The girl raised her left hand, and for the first time Mosca saw that there were long, curved metal hooks tied to the ends of her leather-gloved fingers. With one such hook she scratched very carefully at the jut of her chin. Her other hand was bare.

‘Now or never,’ she declared abruptly, and darted off into the night. Half a second passed before Mosca and Clent realized that she intended them to follow and leaped for the door.

Dawn was on the way. The eastern sky looked sickly, and here and there birds made restless enquiries of each other, asking the time. The biting cold of the air seared the skin of Mosca’s face and hands. The girl with the claws ran off down the street without looking back, and Mosca sprinted after her, hearing Clent huffing as he took up the rear.

A distant bugle sounded, and their nameless guide turned a corner and halted, her back flush with wall.

‘Hold here, and bleat if you see aught.’ The girl bent her knees and leaped, hooking her claws over the lintel of the nearest house, then found a hold with her unclawed hand, scrabbled her way up the brickwork with her feet and hauled herself on to the roof.

The minutes dragged like hours as the girl crouched on the tiles, her head turning this way and that like a weathercock in a storm, listening to the sounds of day rousing itself. In the growing light it was now possible to see the chilblains on her wrists, the two smallpox scars on her neck. She had a fierce face, and unknowingly ground her teeth as she listened.

‘I hear ’em,’ she muttered at last. ‘Coming up Drake’s Dirge.’ She dropped from the roof and set off down the lane, beckoning with her taloned hand. ‘It’s just round – oh, ratscraps!’

Four figures had lurched from an alley, one of them hefting what Mosca recognized as a filch, a long stick with a hook usually used for stealing from high windows but now brandished like a weapon. It swung down in an attempt to catch the girl’s ankle, and she leaped it with inches to spare. The boots of a second man slithered on the icy cobbles, and he seemed to grab at Clent’s coat for support. Clent reared away reflexively to the sound of rending cloth, and a slim dagger fell to the stones with a clang.
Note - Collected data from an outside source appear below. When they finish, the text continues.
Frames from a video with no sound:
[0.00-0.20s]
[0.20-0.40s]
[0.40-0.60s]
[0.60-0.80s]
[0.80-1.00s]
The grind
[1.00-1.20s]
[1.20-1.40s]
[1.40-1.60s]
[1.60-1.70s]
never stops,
Their guide lashed out at the nearest attacker with her clawed hand, and at the last moment he decided in favour of keeping his nose and leaped back, sprawling on the ground with one of his fellows under him.
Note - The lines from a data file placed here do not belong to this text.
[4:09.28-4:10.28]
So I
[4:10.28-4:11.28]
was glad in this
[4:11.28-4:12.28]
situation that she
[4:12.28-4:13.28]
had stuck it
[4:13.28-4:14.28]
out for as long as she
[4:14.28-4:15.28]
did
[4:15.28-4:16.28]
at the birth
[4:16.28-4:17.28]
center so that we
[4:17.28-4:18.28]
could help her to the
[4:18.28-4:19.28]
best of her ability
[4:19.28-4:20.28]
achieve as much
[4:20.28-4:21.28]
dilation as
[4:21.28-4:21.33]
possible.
‘Run!’ she yelled. ‘Scour!’

Mosca aimed a deft kick to the nearest kneecap and took off after the older girl. Clent, whose coat was now sporting a new knife slash, also needed no encouragement. Fortunately there was no sign of pursuit.

‘Jinglers,’ called the clawed girl over her shoulder as she slowed, by way of explanation. ‘Looking to catch late strays. Now, stay close – I know the path the Changeover Jinglers are taking. ’Tis just a matter of staying a step behind them half the time, and a step ahead the rest…’

A distant sound like sleighbells… or keys jangling at belts…

The girl broke into a sprint, again without the slightest warning. She really did not seem to care whether or not her charges kept up with her. Unnervingly she seemed to be running directly towards the jingling. It was with relief that they caught up with her on the second street and found she was not up to her neck in Jinglers. She did, however, appear to be doing something very strange. As she ran she was tugging cloth pouches from her belt with her unclawed hand, and hefting them as if ready to hurl.